→ Work to complete
An exact, complete copy of the entries that follow is needed.

→ Given information

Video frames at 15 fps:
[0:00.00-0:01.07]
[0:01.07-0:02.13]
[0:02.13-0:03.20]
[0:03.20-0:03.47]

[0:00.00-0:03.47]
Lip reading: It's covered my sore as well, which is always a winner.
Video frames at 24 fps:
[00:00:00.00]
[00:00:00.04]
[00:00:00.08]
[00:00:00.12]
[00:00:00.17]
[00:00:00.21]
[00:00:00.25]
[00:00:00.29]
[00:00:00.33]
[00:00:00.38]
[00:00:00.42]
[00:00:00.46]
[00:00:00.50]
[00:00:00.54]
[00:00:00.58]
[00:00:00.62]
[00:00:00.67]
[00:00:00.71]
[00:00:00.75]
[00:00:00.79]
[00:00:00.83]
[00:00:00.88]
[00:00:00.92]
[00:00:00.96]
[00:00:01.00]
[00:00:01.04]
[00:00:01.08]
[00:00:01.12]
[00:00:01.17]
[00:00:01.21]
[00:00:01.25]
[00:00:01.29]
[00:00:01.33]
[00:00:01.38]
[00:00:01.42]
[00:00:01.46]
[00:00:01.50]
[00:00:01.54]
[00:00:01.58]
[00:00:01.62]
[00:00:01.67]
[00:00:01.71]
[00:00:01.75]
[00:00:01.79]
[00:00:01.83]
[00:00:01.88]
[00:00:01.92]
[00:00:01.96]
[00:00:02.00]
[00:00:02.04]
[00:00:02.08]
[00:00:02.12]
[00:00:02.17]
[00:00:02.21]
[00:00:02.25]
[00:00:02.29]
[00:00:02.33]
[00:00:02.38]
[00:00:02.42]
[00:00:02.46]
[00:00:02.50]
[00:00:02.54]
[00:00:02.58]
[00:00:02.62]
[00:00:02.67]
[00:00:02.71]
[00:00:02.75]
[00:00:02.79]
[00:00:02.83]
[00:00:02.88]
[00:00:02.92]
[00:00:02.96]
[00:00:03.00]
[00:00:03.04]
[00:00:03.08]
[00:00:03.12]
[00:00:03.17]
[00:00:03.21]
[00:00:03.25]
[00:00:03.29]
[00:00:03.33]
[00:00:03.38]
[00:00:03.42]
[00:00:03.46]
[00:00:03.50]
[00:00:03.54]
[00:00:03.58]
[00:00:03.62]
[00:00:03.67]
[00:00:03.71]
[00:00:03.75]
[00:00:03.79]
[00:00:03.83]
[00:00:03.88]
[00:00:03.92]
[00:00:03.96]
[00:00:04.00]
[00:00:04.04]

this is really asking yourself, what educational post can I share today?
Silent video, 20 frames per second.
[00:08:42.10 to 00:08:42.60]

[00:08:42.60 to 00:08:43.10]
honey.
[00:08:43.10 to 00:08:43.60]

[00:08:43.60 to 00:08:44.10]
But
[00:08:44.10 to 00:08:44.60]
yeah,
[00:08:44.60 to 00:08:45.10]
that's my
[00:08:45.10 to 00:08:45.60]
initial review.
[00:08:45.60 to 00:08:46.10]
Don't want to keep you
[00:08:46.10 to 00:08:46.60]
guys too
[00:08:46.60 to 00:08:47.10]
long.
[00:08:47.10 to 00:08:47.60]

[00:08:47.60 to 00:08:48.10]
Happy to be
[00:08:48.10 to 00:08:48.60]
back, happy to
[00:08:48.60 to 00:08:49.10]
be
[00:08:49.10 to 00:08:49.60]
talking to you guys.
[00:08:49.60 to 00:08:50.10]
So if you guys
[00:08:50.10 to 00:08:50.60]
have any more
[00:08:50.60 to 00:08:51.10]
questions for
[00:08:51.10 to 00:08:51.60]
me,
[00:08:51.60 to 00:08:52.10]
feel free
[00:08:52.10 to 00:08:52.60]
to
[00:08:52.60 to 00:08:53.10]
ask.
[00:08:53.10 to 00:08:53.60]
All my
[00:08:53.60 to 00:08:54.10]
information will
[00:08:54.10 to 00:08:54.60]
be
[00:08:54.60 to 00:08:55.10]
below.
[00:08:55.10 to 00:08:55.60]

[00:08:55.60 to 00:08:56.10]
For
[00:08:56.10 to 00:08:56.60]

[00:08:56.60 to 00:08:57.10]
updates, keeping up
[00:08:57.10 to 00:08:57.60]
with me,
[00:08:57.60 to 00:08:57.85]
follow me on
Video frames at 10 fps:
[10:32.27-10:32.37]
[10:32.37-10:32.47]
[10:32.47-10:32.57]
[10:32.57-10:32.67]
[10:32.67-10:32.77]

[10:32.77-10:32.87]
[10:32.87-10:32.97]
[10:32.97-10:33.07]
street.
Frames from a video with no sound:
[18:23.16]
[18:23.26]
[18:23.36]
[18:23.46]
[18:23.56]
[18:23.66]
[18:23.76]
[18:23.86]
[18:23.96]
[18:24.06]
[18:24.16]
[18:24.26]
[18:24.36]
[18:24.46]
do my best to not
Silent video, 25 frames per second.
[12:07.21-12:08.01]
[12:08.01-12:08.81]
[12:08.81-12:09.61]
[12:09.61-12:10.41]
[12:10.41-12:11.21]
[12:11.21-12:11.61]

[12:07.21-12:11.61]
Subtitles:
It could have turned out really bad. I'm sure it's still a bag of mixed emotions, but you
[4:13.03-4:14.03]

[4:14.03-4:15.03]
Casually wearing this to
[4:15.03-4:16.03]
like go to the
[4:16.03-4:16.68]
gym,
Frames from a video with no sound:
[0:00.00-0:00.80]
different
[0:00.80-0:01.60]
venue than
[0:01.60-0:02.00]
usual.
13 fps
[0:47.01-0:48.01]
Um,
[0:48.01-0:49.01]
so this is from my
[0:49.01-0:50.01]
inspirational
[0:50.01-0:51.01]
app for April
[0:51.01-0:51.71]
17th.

→ Output of the exercise
Video frames at 15 fps:
[0:00.00-0:01.07]
[0:01.07-0:02.13]
[0:02.13-0:03.20]
[0:03.20-0:03.47]

[0:00.00-0:03.47]
Lip reading: It's covered my sore as well, which is always a winner.
Video frames at 24 fps:
[00:00:00.00]
[00:00:00.04]
[00:00:00.08]
[00:00:00.12]
[00:00:00.17]
[00:00:00.21]
[00:00:00.25]
[00:00:00.29]
[00:00:00.33]
[00:00:00.38]
[00:00:00.42]
[00:00:00.46]
[00:00:00.50]
[00:00:00.54]
[00:00:00.58]
[00:00:00.62]
[00:00:00.67]
[00:00:00.71]
[00:00:00.75]
[00:00:00.79]
[00:00:00.83]
[00:00:00.88]
[00:00:00.92]
[00:00:00.96]
[00:00:01.00]
[00:00:01.04]
[00:00:01.08]
[00:00:01.12]
[00:00:01.17]
[00:00:01.21]
[00:00:01.25]
[00:00:01.29]
[00:00:01.33]
[00:00:01.38]
[00:00:01.42]
[00:00:01.46]
[00:00:01.50]
[00:00:01.54]
[00:00:01.58]
[00:00:01.62]
[00:00:01.67]
[00:00:01.71]
[00:00:01.75]
[00:00:01.79]
[00:00:01.83]
[00:00:01.88]
[00:00:01.92]
[00:00:01.96]
[00:00:02.00]
[00:00:02.04]
[00:00:02.08]
[00:00:02.12]
[00:00:02.17]
[00:00:02.21]
[00:00:02.25]
[00:00:02.29]
[00:00:02.33]
[00:00:02.38]
[00:00:02.42]
[00:00:02.46]
[00:00:02.50]
[00:00:02.54]
[00:00:02.58]
[00:00:02.62]
[00:00:02.67]
[00:00:02.71]
[00:00:02.75]
[00:00:02.79]
[00:00:02.83]
[00:00:02.88]
[00:00:02.92]
[00:00:02.96]
[00:00:03.00]
[00:00:03.04]
[00:00:03.08]
[00:00:03.12]
[00:00:03.17]
[00:00:03.21]
[00:00:03.25]
[00:00:03.29]
[00:00:03.33]
[00:00:03.38]
[00:00:03.42]
[00:00:03.46]
[00:00:03.50]
[00:00:03.54]
[00:00:03.58]
[00:00:03.62]
[00:00:03.67]
[00:00:03.71]
[00:00:03.75]
[00:00:03.79]
[00:00:03.83]
[00:00:03.88]
[00:00:03.92]
[00:00:03.96]
[00:00:04.00]
[00:00:04.04]

this is really asking yourself, what educational post can I share today?
Silent video, 20 frames per second.
[00:08:42.10 to 00:08:42.60]

[00:08:42.60 to 00:08:43.10]
honey.
[00:08:43.10 to 00:08:43.60]

[00:08:43.60 to 00:08:44.10]
But
[00:08:44.10 to 00:08:44.60]
yeah,
[00:08:44.60 to 00:08:45.10]
that's my
[00:08:45.10 to 00:08:45.60]
initial review.
[00:08:45.60 to 00:08:46.10]
Don't want to keep you
[00:08:46.10 to 00:08:46.60]
guys too
[00:08:46.60 to 00:08:47.10]
long.
[00:08:47.10 to 00:08:47.60]

[00:08:47.60 to 00:08:48.10]
Happy to be
[00:08:48.10 to 00:08:48.60]
back, happy to
[00:08:48.60 to 00:08:49.10]
be
[00:08:49.10 to 00:08:49.60]
talking to you guys.
[00:08:49.60 to 00:08:50.10]
So if you guys
[00:08:50.10 to 00:08:50.60]
have any more
[00:08:50.60 to 00:08:51.10]
questions for
[00:08:51.10 to 00:08:51.60]
me,
[00:08:51.60 to 00:08:52.10]
feel free
[00:08:52.10 to 00:08:52.60]
to
[00:08:52.60 to 00:08:53.10]
ask.
[00:08:53.10 to 00:08:53.60]
All my
[00:08:53.60 to 00:08:54.10]
information will
[00:08:54.10 to 00:08:54.60]
be
[00:08:54.60 to 00:08:55.10]
below.
[00:08:55.10 to 00:08:55.60]

[00:08:55.60 to 00:08:56.10]
For
[00:08:56.10 to 00:08:56.60]

[00:08:56.60 to 00:08:57.10]
updates, keeping up
[00:08:57.10 to 00:08:57.60]
with me,
[00:08:57.60 to 00:08:57.85]
follow me on
Video frames at 10 fps:
[10:32.27-10:32.37]
[10:32.37-10:32.47]
[10:32.47-10:32.57]
[10:32.57-10:32.67]
[10:32.67-10:32.77]

[10:32.77-10:32.87]
[10:32.87-10:32.97]
[10:32.97-10:33.07]
street.
Frames from a video with no sound:
[18:23.16]
[18:23.26]
[18:23.36]
[18:23.46]
[18:23.56]
[18:23.66]
[18:23.76]
[18:23.86]
[18:23.96]
[18:24.06]
[18:24.16]
[18:24.26]
[18:24.36]
[18:24.46]
do my best to not
Silent video, 25 frames per second.
[12:07.21-12:08.01]
[12:08.01-12:08.81]
[12:08.81-12:09.61]
[12:09.61-12:10.41]
[12:10.41-12:11.21]
[12:11.21-12:11.61]

[12:07.21-12:11.61]
Subtitles:
It could have turned out really bad. I'm sure it's still a bag of mixed emotions, but you
[4:13.03-4:14.03]

[4:14.03-4:15.03]
Casually wearing this to
[4:15.03-4:16.03]
like go to the
[4:16.03-4:16.68]
gym,
Frames from a video with no sound:
[0:00.00-0:00.80]
different
[0:00.80-0:01.60]
venue than
[0:01.60-0:02.00]
usual.
13 fps
[0:47.01-0:48.01]
Um,
[0:48.01-0:49.01]
so this is from my
[0:49.01-0:50.01]
inspirational
[0:50.01-0:51.01]
app for April
[0:51.01-0:51.71]
17th.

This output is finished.